6. Hollow clay tile arch construction was originally developed as a lighter framing alternative to the popular solid brick arched floor construction that was used predominately in the 19th century.
7. Typically tie rods were 3/4 inch in diameter and were spaced as required to resist the specific thrust of the given arch span, however, a minimum spacing of 15 times the width or eight times the depth of the supporting steel beam was recommended. Tie rods were generally placed approximately 3 inches from the bottom of the beams in a flat arch.
8. The total arch thrust, net area of the tie rods and maximum spacing for both a flat and segmental arch can be found as indicated below:
Total Thrust (in pounds) per Arch Panel: T = (3wD2/2R)L
Where; w = uniform dead + live load on arch in PSF
D = arch span in feet
R = effective rise of arch in inches (typically 2.4 inches less than the depth of the clay tile units for flat arches)
L = length of the floor beam supporting the arch in feet
The total net area of tie rods per panel (square inches): A = T/f
Where; f = allowable unit stress (typically 18,000 psi)
Maximum spacing of tie rods (feet): S = (af)/ (3wD2/2R)
Where; a = net area (square inches) of tie rod
|Rod Diameter||5/8 inch||3/4 inch||7/8 inch||1 inch|
|Net Area (a)||.202 in2||.302 in2||.420 in2||.550 in2|
9. The principal disadvantage of tile arch floor construction was the difficultly of adapting standard sizes to irregularly shaped spaces. In addition, tile arches are more easily weakened by holes and penetrations than a monolithic floor system.

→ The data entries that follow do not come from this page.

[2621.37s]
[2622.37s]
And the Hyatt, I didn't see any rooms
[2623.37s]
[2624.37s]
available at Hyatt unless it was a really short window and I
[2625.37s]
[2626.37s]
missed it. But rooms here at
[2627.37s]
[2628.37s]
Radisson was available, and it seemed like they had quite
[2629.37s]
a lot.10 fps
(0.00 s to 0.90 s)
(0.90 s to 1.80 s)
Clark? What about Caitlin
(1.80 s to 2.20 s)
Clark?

Clay tile arch construction was also susceptible to poor workmanship because the quality of the work could only be observed from the top and not from below during construction until after the formwork was removed.

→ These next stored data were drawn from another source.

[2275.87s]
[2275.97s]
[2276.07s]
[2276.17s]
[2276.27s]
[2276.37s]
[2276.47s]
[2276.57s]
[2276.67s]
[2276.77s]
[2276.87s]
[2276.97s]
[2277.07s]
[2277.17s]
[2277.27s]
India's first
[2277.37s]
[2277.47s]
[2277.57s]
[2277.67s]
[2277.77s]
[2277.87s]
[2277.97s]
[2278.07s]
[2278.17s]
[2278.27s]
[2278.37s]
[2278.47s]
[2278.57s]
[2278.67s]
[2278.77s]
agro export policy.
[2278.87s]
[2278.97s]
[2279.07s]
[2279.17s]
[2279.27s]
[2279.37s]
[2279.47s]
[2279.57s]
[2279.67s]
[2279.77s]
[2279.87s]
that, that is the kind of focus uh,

10. Another issue that structural engineers need to be concerned about when dealing with clay tile arched floors is the fire rating that is provided by the system. While this is a relatively straightforward process with concrete structures where the fire rating can be determined based on the rebar cover and material properties of the concrete, this can be a more challenging undertaking with hollow clay tile and other similar systems. For these types of systems, in which virtually no historical data is available, it is possible to construct computer models that can very accurately determine the fire rating of any given type of construction. This approach to determining the fire rating of a structure is recognized by the NIST and has been readily accepted by most Fire and Building Code Officials because the computer modeling has been verified by actual tests conducted at nationally recognized testing labs. The computer modeling should be performed by a licensed fire engineer.

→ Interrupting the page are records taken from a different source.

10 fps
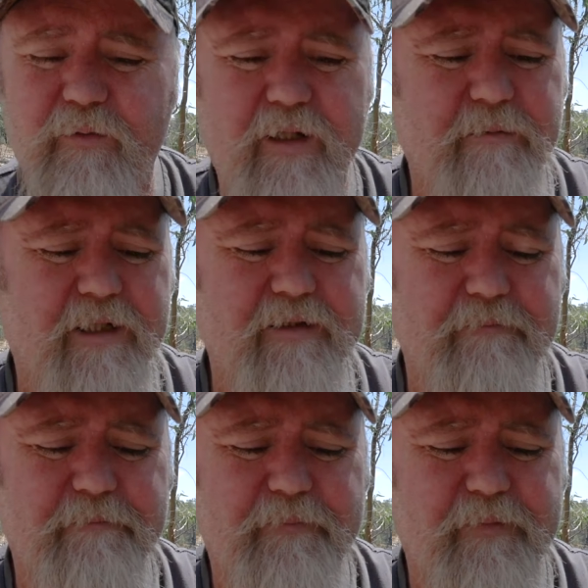recommend it.
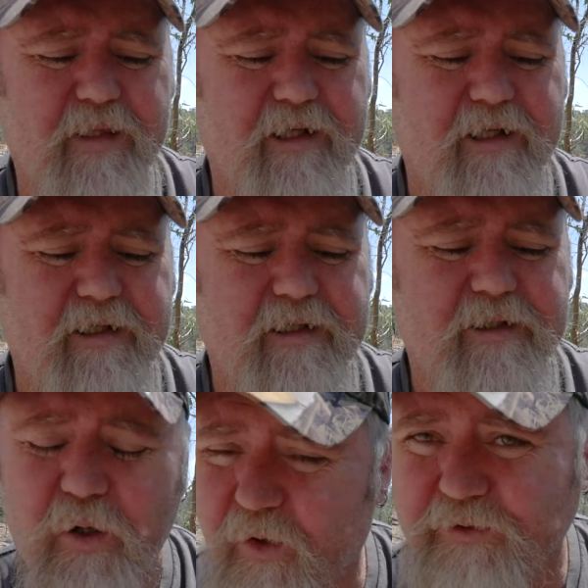
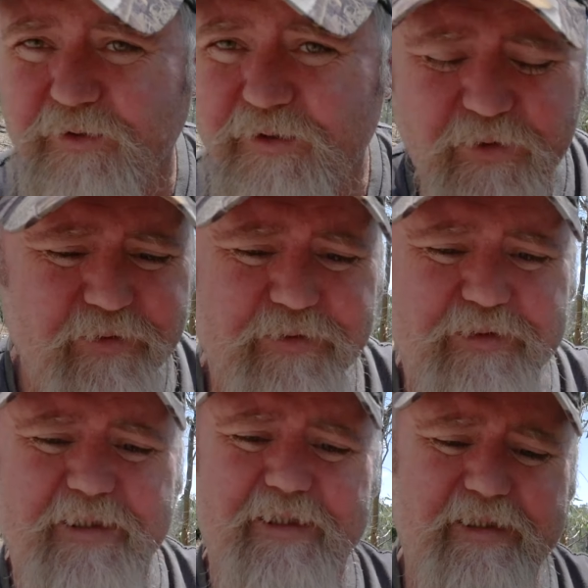Cons.
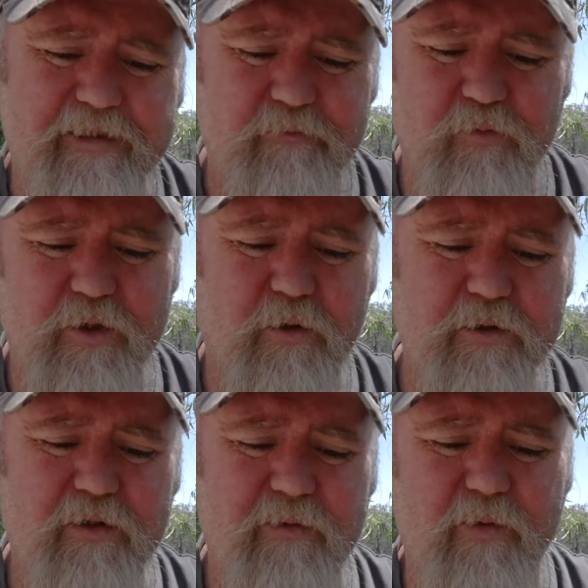What cons
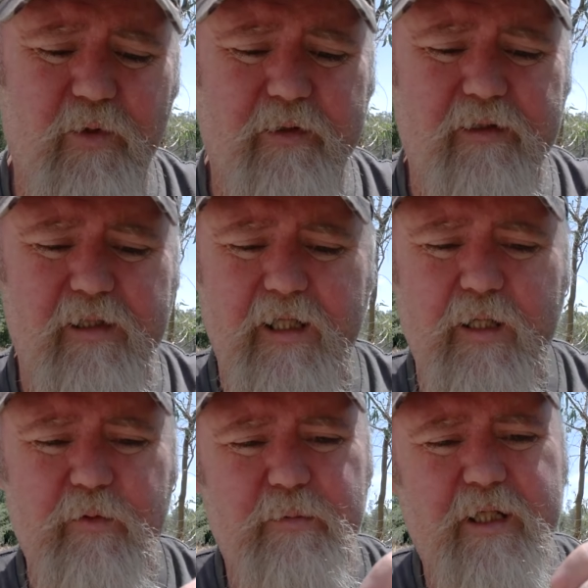can I find?
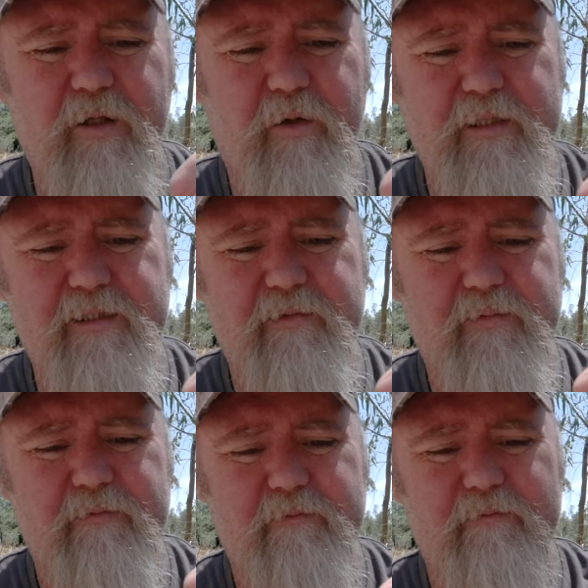It would have been nice
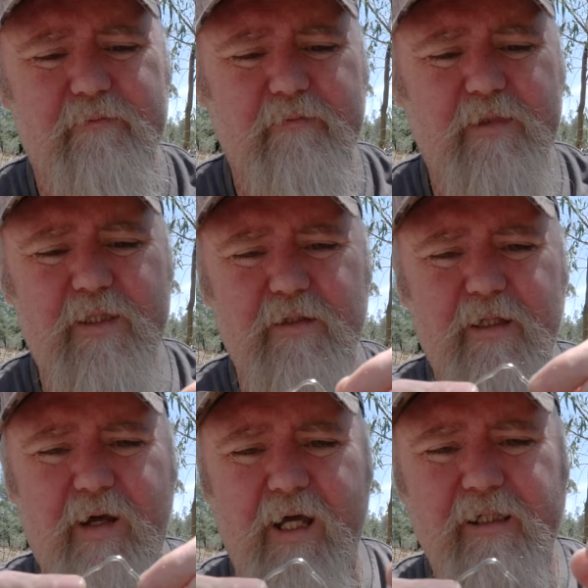if this could
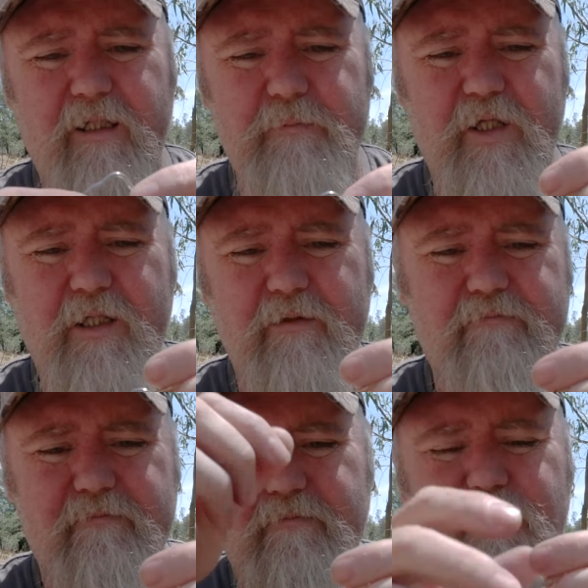either unclip so you could
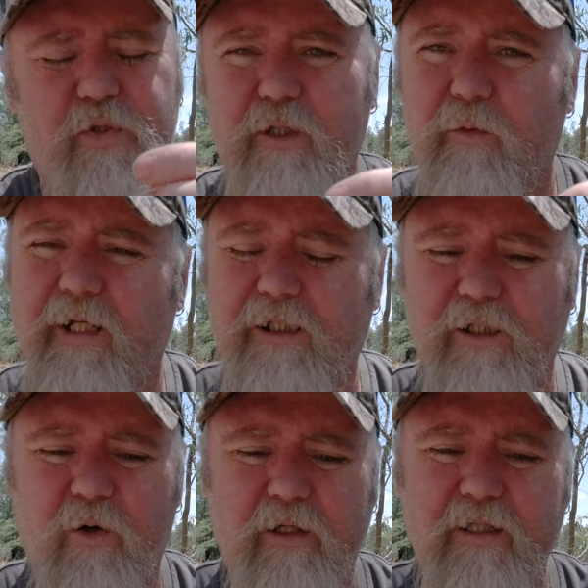put it around a
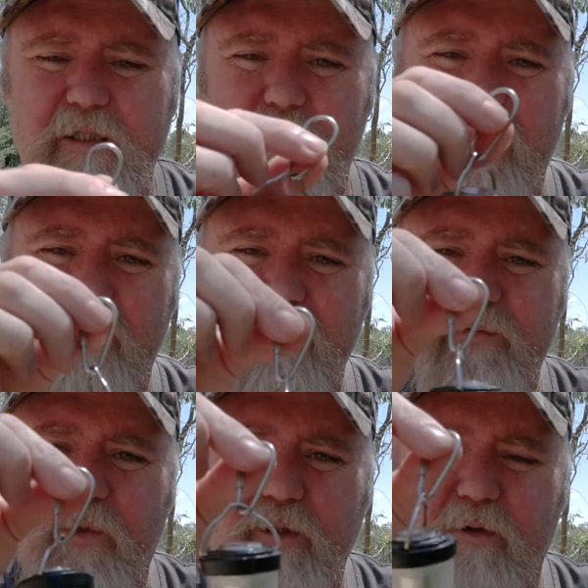line easy without having to
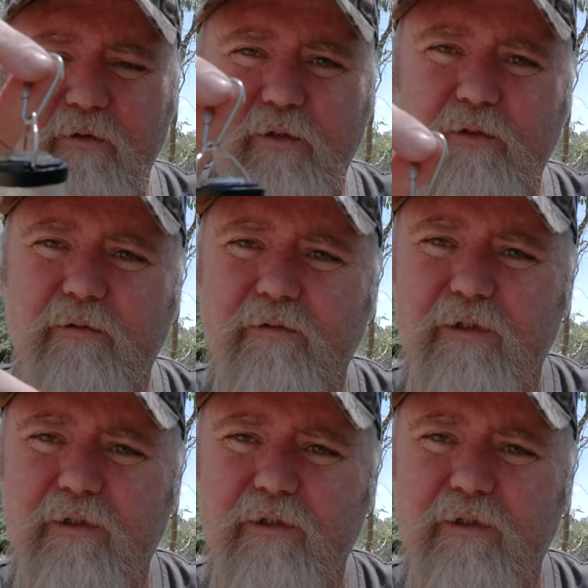find your own little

11. Tie rods were required only temporarily during the original construction to resist the outward thrust imposed by the arch on the steel beams at interior spans, but had to remain permanently in place at end spans. Nevertheless, tie rods at interior spans were typically left in place even though the thrust from adjacent interior spans served to offset the thrust of neighboring spans. Nevertheless, when modifying an existing building constructed with clay tile arches that involves the removal of an interior span or portion thereof, the capacity of the remaining adjacent span’s tie rods should be verified to assure that the equivalent end span conditions created on either side of the new opening will remain stable.
12. When large openings are installed, temporary shoring of the adjacent arch construction should be employed, particularly if the floor is an end constructed flat arch as opposed to a side constructed system.
The principal disadvantage of tile arch floor construction was the difficultly of adapting standard sizes to irregularly shaped spaces. In addition, tile arches are more easily weakened by holes and penetrations than a monolithic floor system.
13. The most reliable reference book for clay tile arch construction is the Principles of Tile Engineering Handbook of Design. The load tables included in this reference book include a safety factor of 7.